Re: [PATCH v2 0/2] PCI/ASPM: Enable ASPM and Clock PM by default on devicetree platforms

From: Val Packett
Date: Tue Nov 11 2025 - 02:40:37 EST



On 11/11/25 4:19 AM, Manivannan Sadhasivam wrote:
On Tue, Nov 11, 2025 at 03:51:03AM -0300, Val Packett wrote:
On 11/8/25 1:18 PM, Dmitry Baryshkov wrote:
On Mon, Sep 22, 2025 at 09:46:43PM +0530, Manivannan Sadhasivam via B4 Relay wrote:
Hi,

This series is one of the 'let's bite the bullet' kind, where we have decided to
enable all ASPM and Clock PM states by default on devicetree platforms [1]. The
reason why devicetree platforms were chosen because, it will be of minimal
impact compared to the ACPI platforms. So seemed ideal to test the waters.

This series is tested on Lenovo Thinkpad T14s based on Snapdragon X1 SoC. All
supported ASPM states are getting enabled for both the NVMe and WLAN devices by
default.
[..]
The series breaks the DRM CI on DB820C board (apq8096, PCIe network
card, NFS root). The board resets randomly after some time ([1]).
Is that reset.. due to the watchdog resetting a hard-frozen system?

Me and a bunch of other people in the #aarch64-laptops irc/matrix room have
been experiencing these random hard freezes with ASPM enabled for the NVMe
SSD, on Hamoa (and Purwa too I think) devices.

Interesting! ASPM is tested and found to be working on Hamoa and other Qcom
chipsets also, except Makena based chipsets that doesn't support L0s due to
incorrect PHY settings. APQ8096 might be an exception since it is a really old
target and I'm digging up internally regarding the ASPM support.

Totally unpredictable, could be after 4 minutes or 4 days of uptime.
Panic-indicator LED not blinking, no reaction to magic SysRq, display image
frozen, just a complete hang until the watchdog does the reset.

I have KIOXIA SSD on my T14s. I do see some random hang, but I thought those
predate the ASPM enablement as I saw them earlier as well. But even before this
series, we had ASPM enabled for SSDs on Qcom targets (or devices that gets
enumerated during initial bus scan), so it might be that the SSD doesn't support
ASPM well enough.

I certainly remember that ASPM *was* enabled by default when I first got this laptop, via the custom way that predates this series.
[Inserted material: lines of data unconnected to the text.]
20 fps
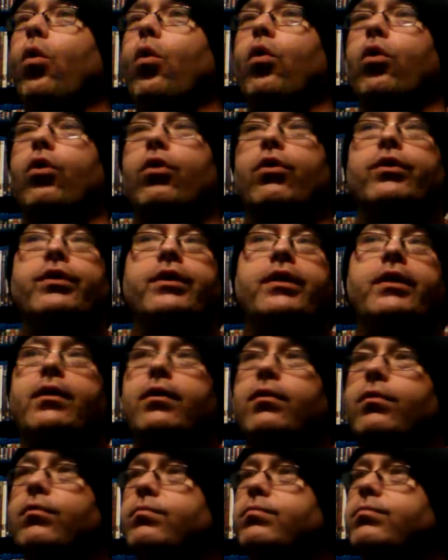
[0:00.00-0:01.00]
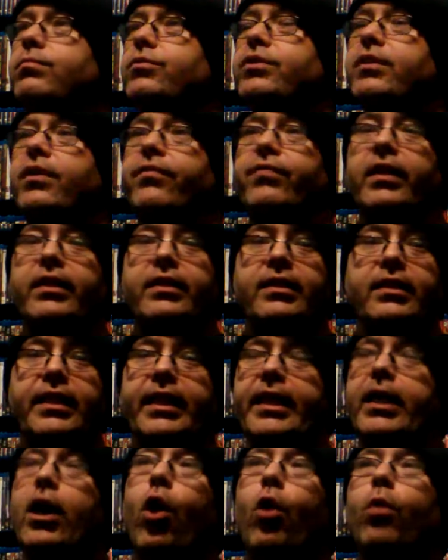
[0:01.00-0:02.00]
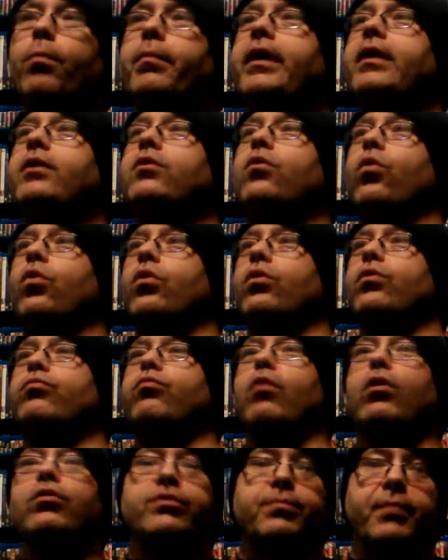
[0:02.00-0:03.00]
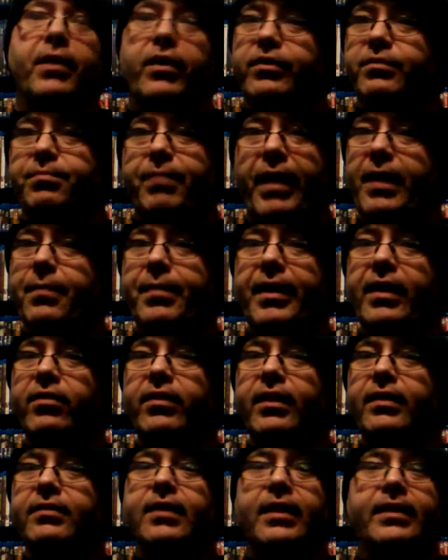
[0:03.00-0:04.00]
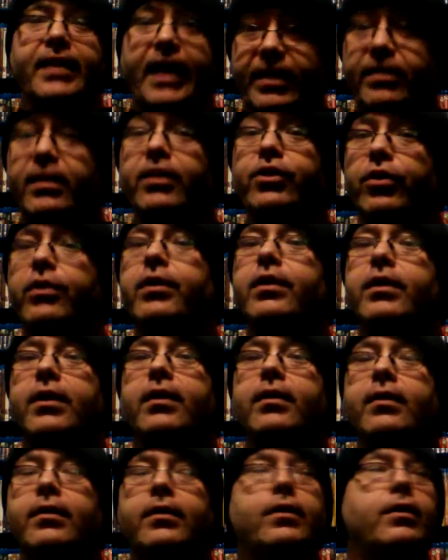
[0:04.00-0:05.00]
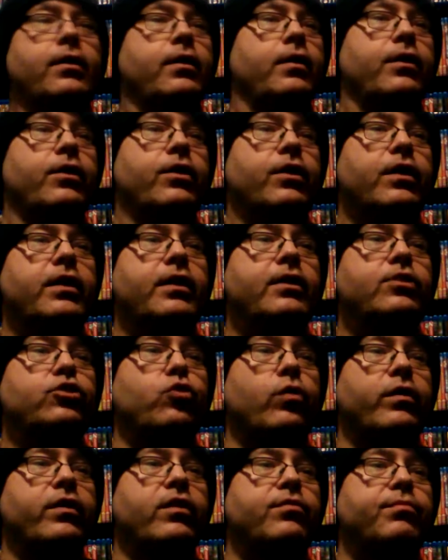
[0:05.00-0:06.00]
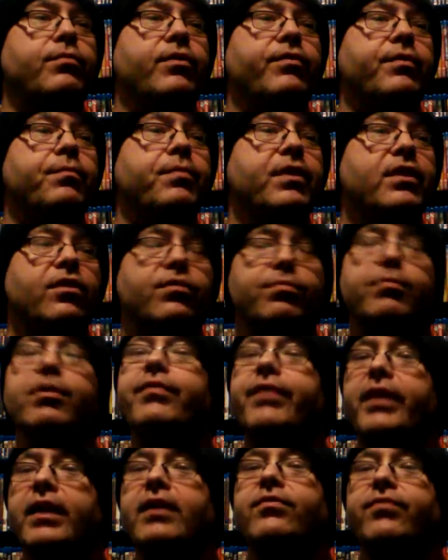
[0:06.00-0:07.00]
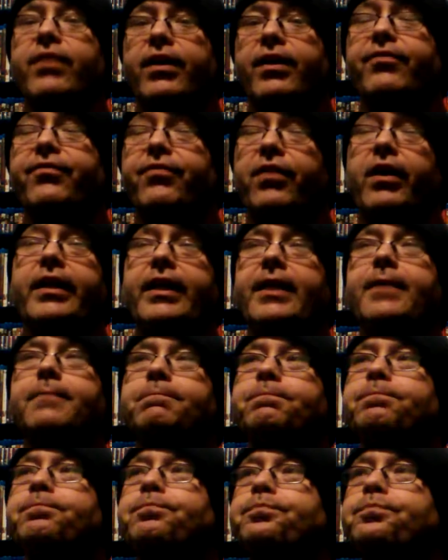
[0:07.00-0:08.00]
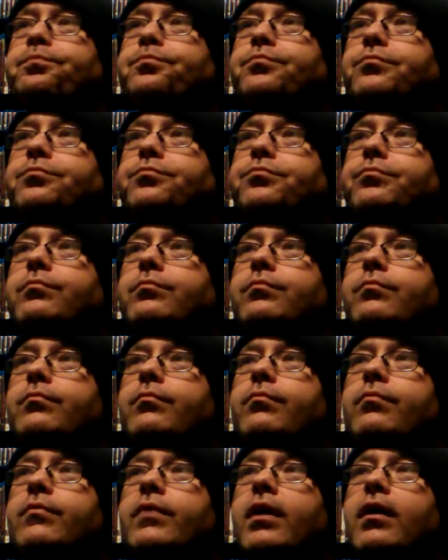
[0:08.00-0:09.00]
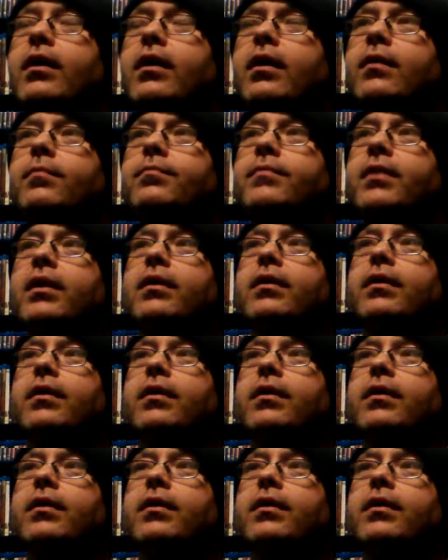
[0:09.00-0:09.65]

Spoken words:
or, you know, stuff like The Omen or Rosemary's Baby, things like that, then you're gonna enjoy this movie. But this movie is very funny. The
Actually that custom enablement code getting removed was how I discovered it was ASPM related!

I pulled linux-next once and suddenly the system became stable!.. and then I noticed +2W of battery drain..

But I'm clueless on why it results in a hang. What I know on ARM platforms is
that we get SError aborts and other crazy bus/NOC issues if the device doesn't
respond to the PCIe read request. So the hang could be due to one of those
issues.

Could the kernel be making requests before the device fully resumed from a sleep state?
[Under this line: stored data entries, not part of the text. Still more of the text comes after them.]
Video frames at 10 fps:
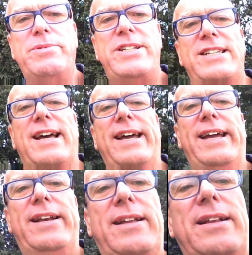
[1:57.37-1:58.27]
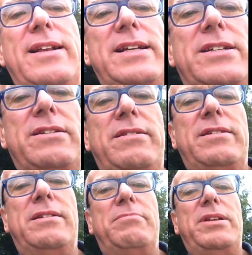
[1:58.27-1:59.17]
I was saying, that's
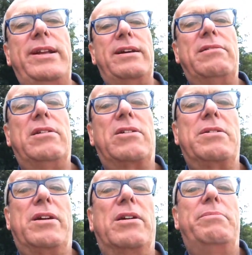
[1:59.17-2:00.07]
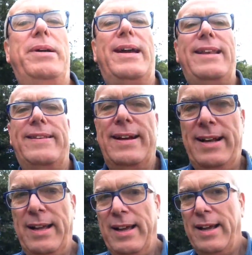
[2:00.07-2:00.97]
bloody hell, like I've got a big head then.
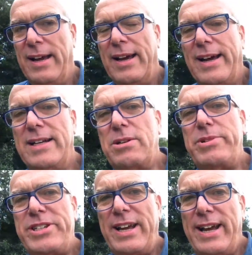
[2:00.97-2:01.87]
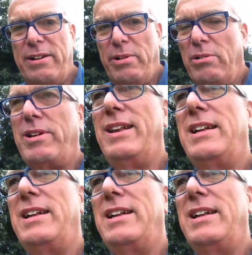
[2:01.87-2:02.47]
As I was saying, I was lookingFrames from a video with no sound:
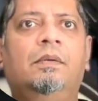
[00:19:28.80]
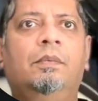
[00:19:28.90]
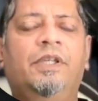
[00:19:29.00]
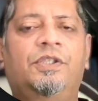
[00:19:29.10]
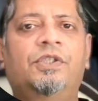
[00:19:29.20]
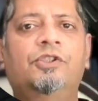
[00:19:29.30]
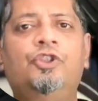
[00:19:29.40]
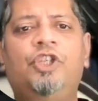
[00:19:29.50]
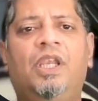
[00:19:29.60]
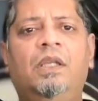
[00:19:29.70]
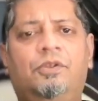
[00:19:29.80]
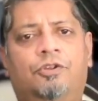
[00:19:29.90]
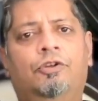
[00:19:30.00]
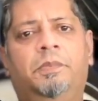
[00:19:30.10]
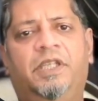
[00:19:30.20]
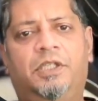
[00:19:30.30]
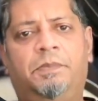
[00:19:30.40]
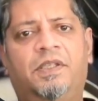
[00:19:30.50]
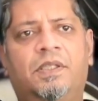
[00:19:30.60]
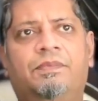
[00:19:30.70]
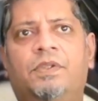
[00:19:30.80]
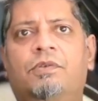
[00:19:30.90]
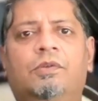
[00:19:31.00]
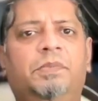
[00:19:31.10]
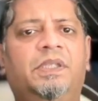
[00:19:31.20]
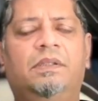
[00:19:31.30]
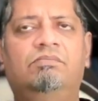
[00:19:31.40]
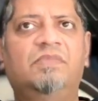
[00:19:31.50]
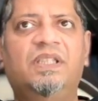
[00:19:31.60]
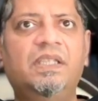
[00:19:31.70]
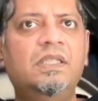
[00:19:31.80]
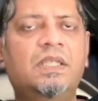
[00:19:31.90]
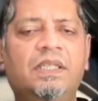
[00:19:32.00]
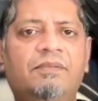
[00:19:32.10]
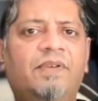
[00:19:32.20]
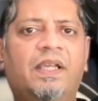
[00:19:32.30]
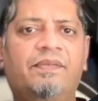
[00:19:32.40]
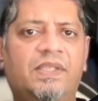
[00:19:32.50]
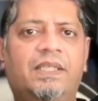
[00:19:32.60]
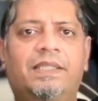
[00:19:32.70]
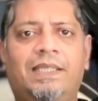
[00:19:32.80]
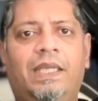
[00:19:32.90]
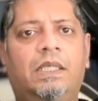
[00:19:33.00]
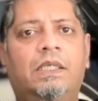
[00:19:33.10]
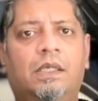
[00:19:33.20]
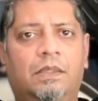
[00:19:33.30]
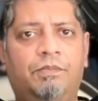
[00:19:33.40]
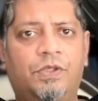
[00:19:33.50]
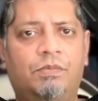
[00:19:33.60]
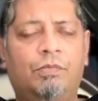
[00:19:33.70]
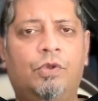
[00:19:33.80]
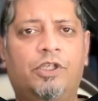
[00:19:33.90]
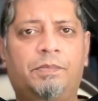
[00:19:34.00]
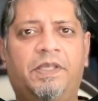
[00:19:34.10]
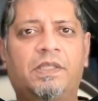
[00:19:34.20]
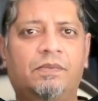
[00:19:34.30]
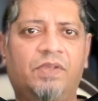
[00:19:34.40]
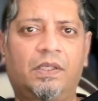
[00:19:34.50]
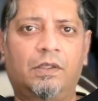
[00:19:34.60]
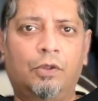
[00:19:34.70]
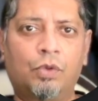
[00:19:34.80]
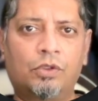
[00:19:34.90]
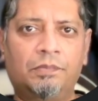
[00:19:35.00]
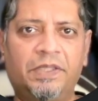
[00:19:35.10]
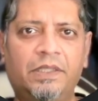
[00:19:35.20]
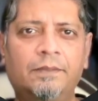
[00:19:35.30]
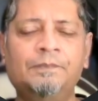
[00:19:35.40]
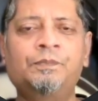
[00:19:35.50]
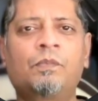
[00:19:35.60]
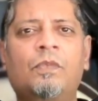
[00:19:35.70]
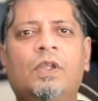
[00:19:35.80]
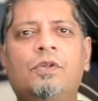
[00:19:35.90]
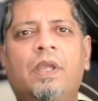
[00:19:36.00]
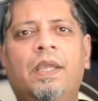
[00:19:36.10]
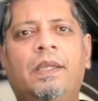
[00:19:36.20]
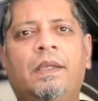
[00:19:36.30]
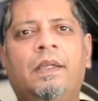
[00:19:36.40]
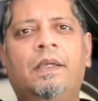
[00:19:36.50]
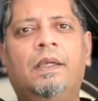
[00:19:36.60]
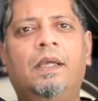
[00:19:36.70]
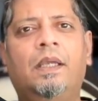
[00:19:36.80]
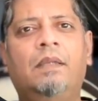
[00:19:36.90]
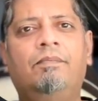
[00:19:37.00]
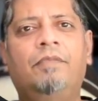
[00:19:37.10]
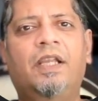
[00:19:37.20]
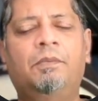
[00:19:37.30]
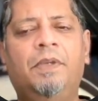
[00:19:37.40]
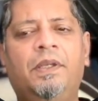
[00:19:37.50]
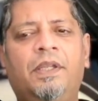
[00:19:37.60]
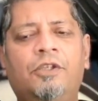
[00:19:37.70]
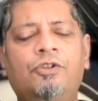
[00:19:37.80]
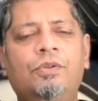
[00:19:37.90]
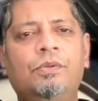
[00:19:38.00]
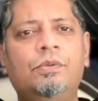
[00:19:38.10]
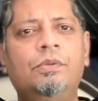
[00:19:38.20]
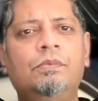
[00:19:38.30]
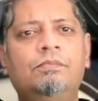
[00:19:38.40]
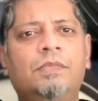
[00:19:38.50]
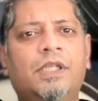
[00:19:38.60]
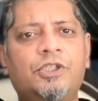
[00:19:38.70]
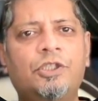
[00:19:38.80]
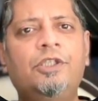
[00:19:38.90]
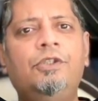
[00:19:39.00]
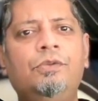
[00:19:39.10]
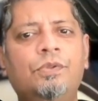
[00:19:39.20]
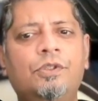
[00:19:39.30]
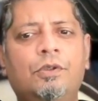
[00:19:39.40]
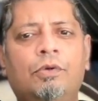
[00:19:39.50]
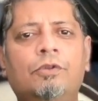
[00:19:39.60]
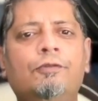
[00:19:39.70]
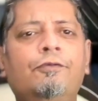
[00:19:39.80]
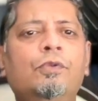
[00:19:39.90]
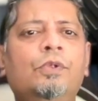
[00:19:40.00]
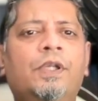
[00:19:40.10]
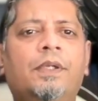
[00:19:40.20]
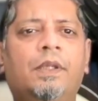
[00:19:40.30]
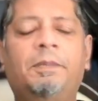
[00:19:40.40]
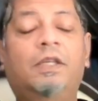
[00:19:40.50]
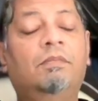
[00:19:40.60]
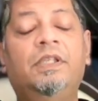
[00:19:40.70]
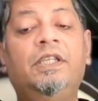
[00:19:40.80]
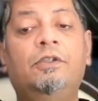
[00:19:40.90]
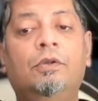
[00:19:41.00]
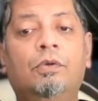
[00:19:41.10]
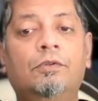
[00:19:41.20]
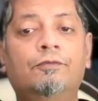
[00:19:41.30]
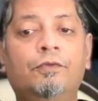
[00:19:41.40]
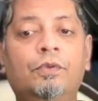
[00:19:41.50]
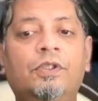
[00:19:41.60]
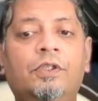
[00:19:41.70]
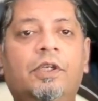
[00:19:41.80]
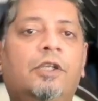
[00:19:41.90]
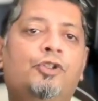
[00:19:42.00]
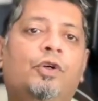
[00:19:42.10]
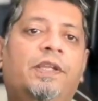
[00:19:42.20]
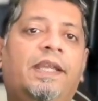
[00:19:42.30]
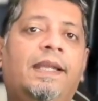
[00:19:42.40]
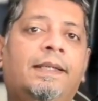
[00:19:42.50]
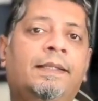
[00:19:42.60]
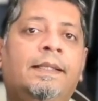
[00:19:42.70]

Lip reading: Western chain, it's going to be expensive. It's going to be easily 5, 6, 8 times more expensive than a local meal. And I recommend that you actually use the local food and eat the local food and enjoy that.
I have confirmed with a modified (to accept args) enable-aspm.sh script[1]
that disabling ASPM *only* for the SSD, while keeping it *on* for the WiFi
adapter, is enough to keep the system stable (got to about a month of uptime
in that state).

So this confirms that the controller supports it, and the device (SSD) might be
of fault here.

If you have reproduced the same issue on an entirely different SoC, it's
probably a general driver issue.

Please, please help us debug this using your internal secret debug equipment
:)

Starting from v6.18-rc3, we only enable L0s and L1 by default on all devicetree
platforms. Are you seeing the hangs post -rc3 also? If so, could you please
share the SSD model by doing 'lspci -nn'?

Yes, still seeing them on 6.18.0-rc4-next-20251107. At least with pcie_aspm=force (have been using that recently, so likely all my testing "post -rc3" was with force on.. but others have been testing without it)
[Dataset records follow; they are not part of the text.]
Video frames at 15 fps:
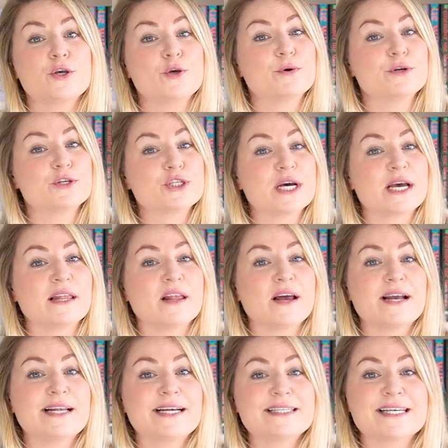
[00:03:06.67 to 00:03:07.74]
you can share
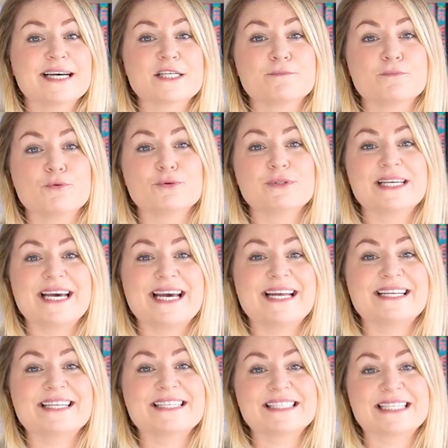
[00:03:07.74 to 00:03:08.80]
Lightning dashboards
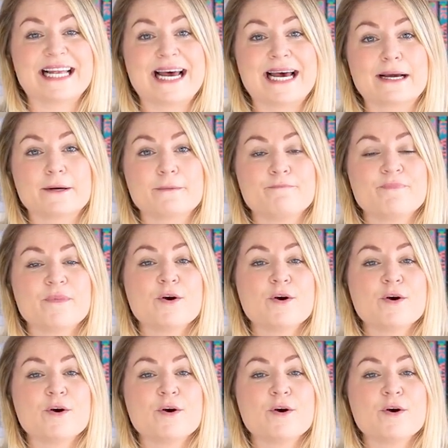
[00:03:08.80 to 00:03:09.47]
in Slack.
I'm currently using the stock drive: Sandisk Corp PC SN740 NVMe SSD (DRAM-less) [15b7:5015] (rev 01)

Though for a couple months I've used a 3rd party one, an SK Hynix BC901 [1c5c:1d59]

And other users have different other models and still have the same issue.

// Every time something PCIe related is posted to the mailing lists I've been wondering if it could solve this :D
"Program correct T_POWER_ON value for L1.2 exit timing" didn't help. Testing "Remove DPC Extended Capability" now..


~val